== Segment start ==

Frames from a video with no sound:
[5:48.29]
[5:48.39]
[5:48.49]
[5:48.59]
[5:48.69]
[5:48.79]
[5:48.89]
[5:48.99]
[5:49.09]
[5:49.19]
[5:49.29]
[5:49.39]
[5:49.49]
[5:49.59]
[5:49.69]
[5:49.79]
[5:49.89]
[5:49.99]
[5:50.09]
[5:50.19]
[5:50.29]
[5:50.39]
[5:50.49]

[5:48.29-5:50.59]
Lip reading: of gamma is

== Segment end ==
== Segment start ==

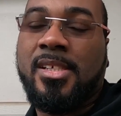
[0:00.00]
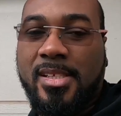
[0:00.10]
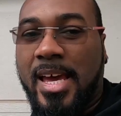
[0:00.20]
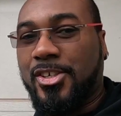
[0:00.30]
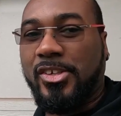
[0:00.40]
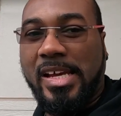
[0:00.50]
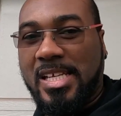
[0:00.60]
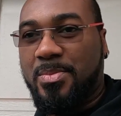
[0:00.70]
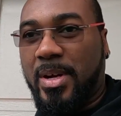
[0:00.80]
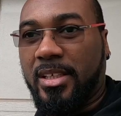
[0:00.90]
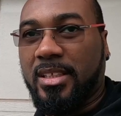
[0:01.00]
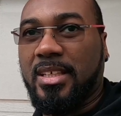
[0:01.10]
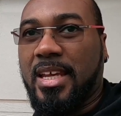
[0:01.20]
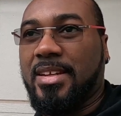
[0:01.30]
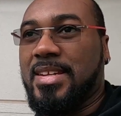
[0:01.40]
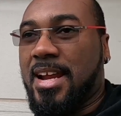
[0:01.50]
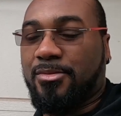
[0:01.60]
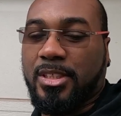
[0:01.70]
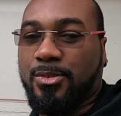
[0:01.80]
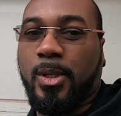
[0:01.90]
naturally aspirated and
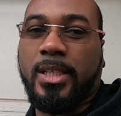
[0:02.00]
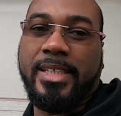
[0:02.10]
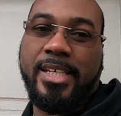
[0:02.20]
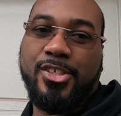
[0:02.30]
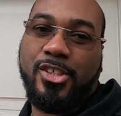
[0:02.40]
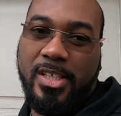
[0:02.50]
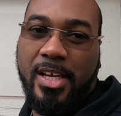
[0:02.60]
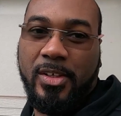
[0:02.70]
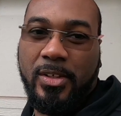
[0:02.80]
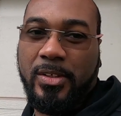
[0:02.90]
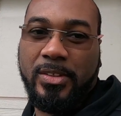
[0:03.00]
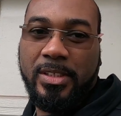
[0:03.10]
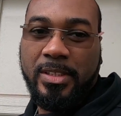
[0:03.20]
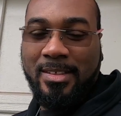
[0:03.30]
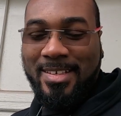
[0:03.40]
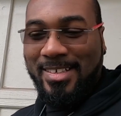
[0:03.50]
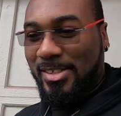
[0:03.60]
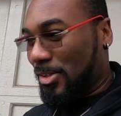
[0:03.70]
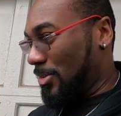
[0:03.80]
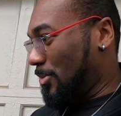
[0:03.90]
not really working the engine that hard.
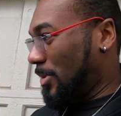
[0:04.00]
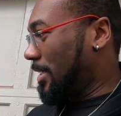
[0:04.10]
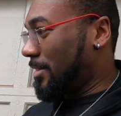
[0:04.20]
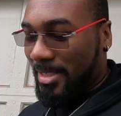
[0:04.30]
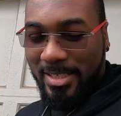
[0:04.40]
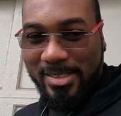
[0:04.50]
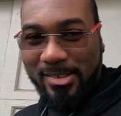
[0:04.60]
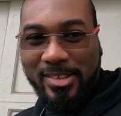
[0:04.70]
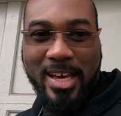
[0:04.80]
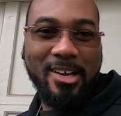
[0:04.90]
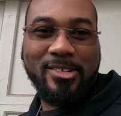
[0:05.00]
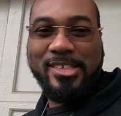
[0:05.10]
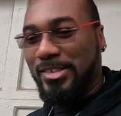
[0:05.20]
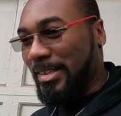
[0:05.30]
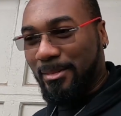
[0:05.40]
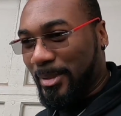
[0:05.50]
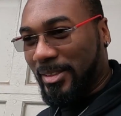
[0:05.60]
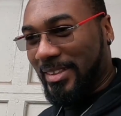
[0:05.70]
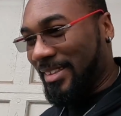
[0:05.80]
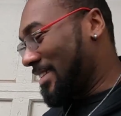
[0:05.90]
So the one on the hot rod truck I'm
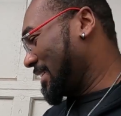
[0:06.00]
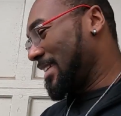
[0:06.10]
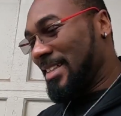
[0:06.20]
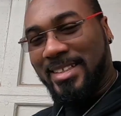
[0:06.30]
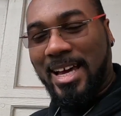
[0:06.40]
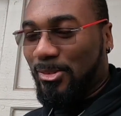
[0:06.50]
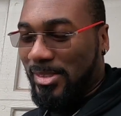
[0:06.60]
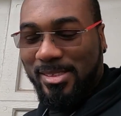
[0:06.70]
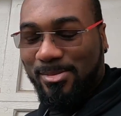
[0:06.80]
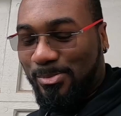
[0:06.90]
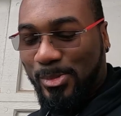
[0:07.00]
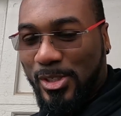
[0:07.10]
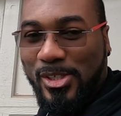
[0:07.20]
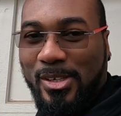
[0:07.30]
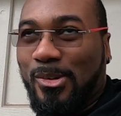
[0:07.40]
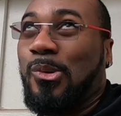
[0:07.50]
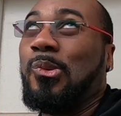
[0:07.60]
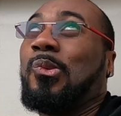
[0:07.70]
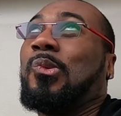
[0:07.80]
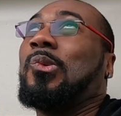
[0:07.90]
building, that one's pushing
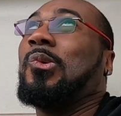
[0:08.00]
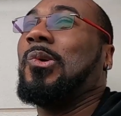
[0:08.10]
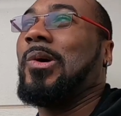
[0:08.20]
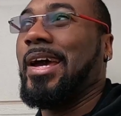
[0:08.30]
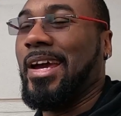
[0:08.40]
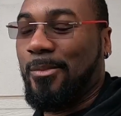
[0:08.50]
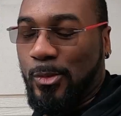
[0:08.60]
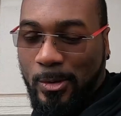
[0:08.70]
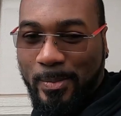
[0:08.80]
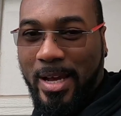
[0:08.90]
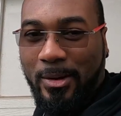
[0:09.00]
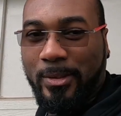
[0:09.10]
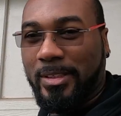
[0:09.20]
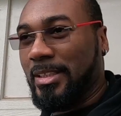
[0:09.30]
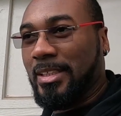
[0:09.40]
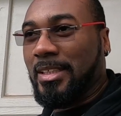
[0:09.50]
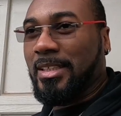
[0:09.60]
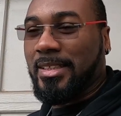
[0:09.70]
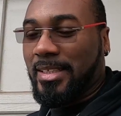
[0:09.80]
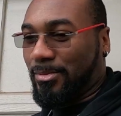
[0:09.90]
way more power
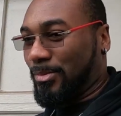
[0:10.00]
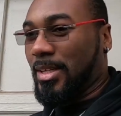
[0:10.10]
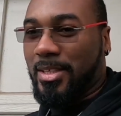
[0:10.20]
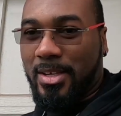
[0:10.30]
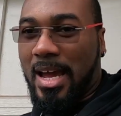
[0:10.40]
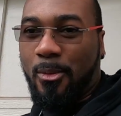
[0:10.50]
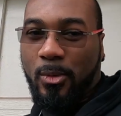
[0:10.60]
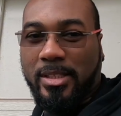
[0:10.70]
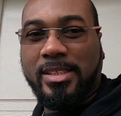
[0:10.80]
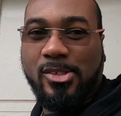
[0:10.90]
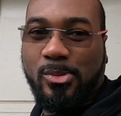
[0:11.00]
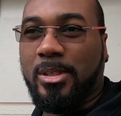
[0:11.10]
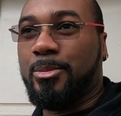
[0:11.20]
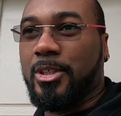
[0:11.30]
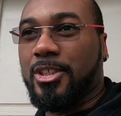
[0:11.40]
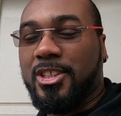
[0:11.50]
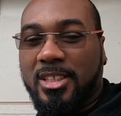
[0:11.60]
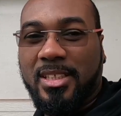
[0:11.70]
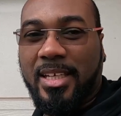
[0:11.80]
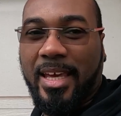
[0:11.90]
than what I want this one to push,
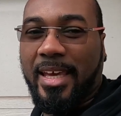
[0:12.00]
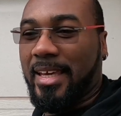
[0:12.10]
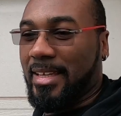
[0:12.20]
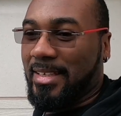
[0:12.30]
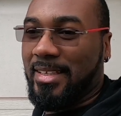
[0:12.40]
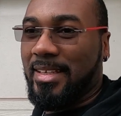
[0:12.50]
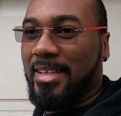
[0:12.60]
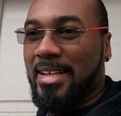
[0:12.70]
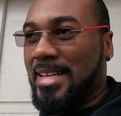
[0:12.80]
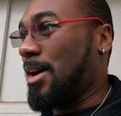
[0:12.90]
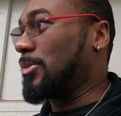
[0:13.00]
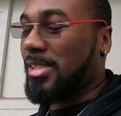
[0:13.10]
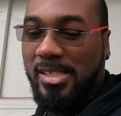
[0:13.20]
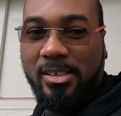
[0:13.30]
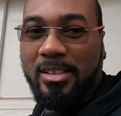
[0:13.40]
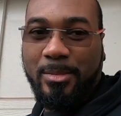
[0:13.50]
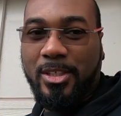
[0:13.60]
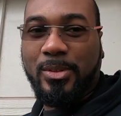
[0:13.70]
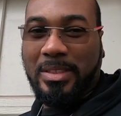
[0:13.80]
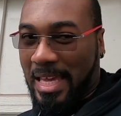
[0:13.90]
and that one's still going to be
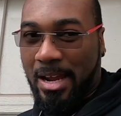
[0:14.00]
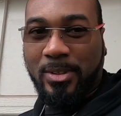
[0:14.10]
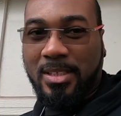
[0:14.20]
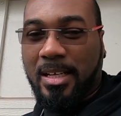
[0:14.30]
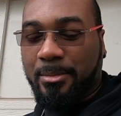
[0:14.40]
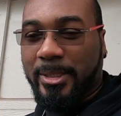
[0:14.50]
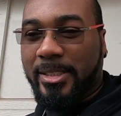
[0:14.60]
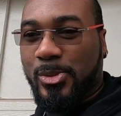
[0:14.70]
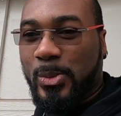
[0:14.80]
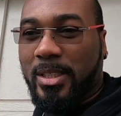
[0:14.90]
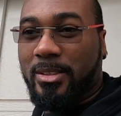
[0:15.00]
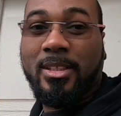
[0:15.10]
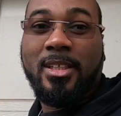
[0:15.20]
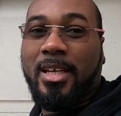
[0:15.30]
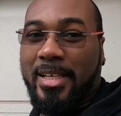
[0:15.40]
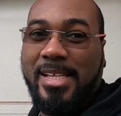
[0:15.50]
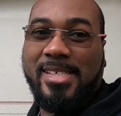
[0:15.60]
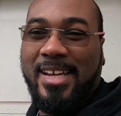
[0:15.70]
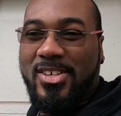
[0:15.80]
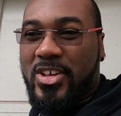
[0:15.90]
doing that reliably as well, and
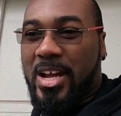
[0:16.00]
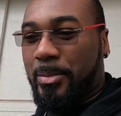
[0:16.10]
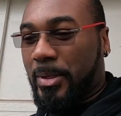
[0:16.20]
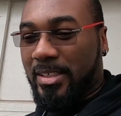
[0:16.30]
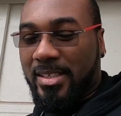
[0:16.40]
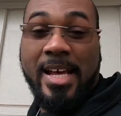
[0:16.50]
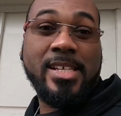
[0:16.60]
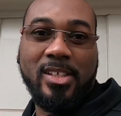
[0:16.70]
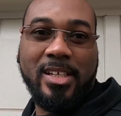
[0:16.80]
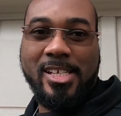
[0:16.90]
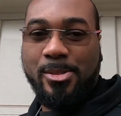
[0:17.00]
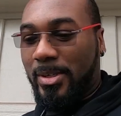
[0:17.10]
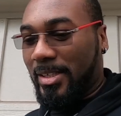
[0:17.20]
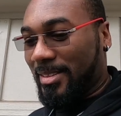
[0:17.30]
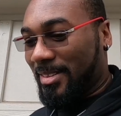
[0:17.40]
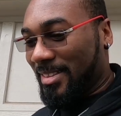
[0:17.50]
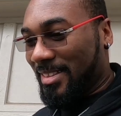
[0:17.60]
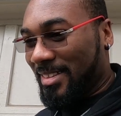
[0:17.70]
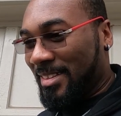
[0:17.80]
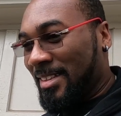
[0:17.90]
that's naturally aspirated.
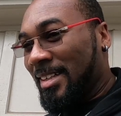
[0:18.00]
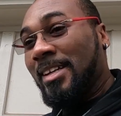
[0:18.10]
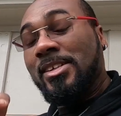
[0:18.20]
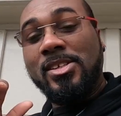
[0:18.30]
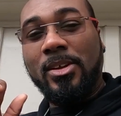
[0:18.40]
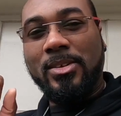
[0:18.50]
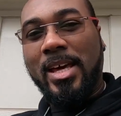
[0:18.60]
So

== Segment end ==
== Segment start ==

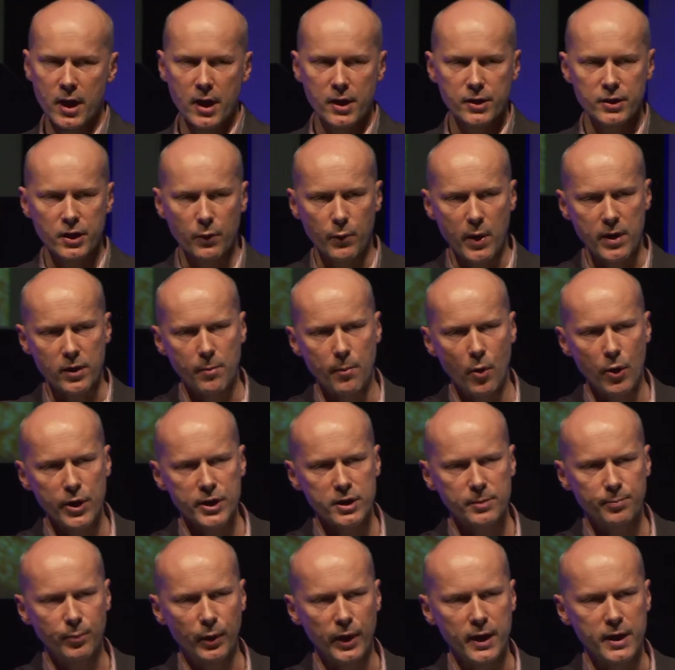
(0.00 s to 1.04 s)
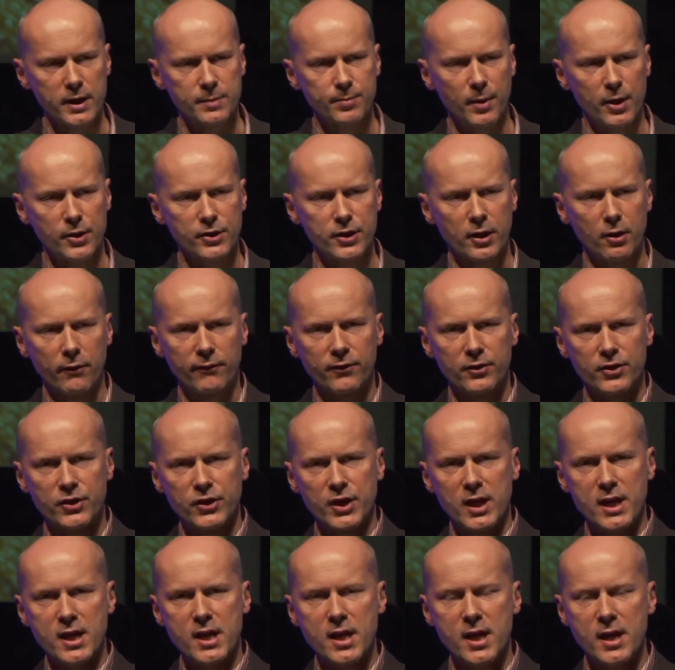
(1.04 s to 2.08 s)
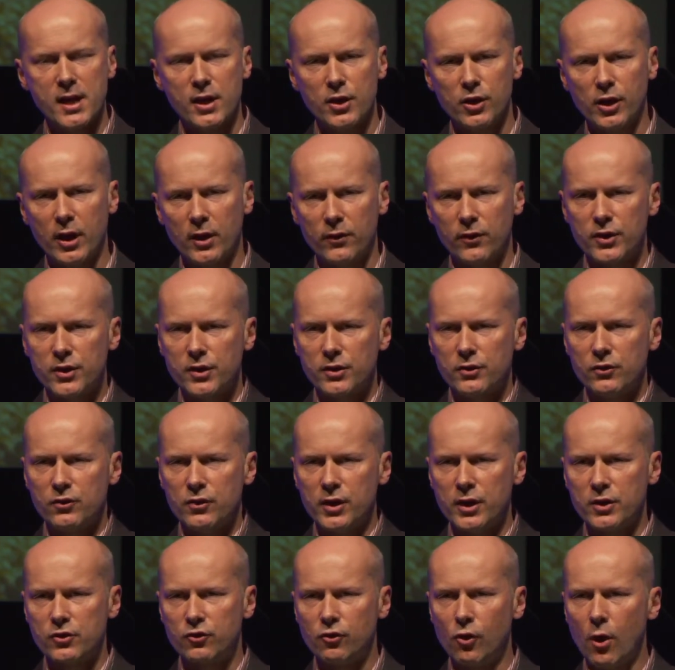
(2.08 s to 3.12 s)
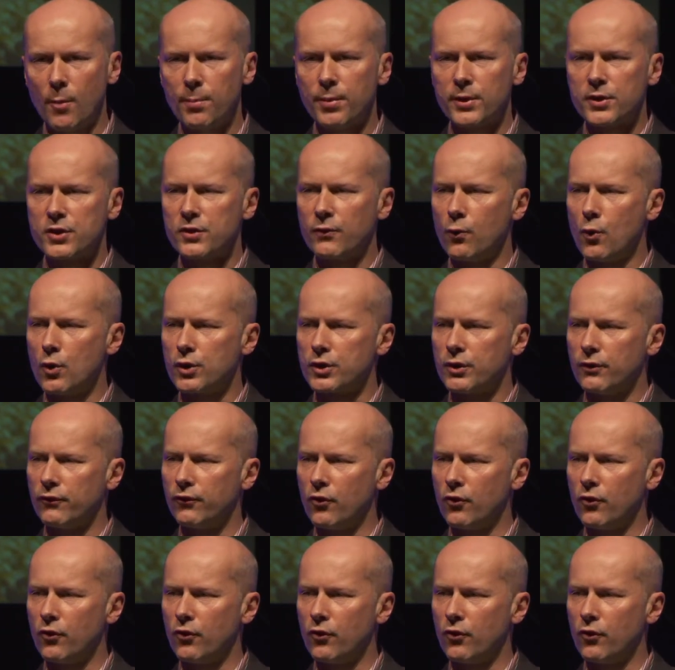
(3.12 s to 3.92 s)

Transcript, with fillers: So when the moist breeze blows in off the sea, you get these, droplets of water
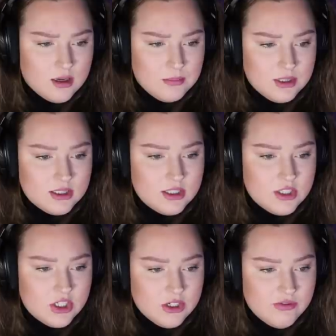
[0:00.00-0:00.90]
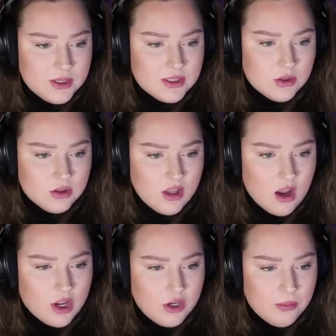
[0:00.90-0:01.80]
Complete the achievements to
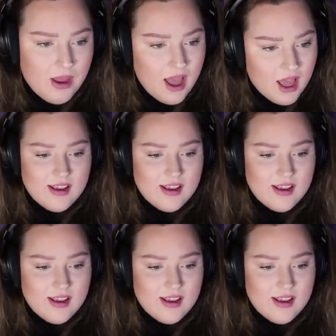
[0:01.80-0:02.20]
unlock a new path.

== Segment end ==

§ **What to work on**: In the listing above, count the lines where the string "with" occurs, then give that count and nothing else.

§ **Answer area**: 2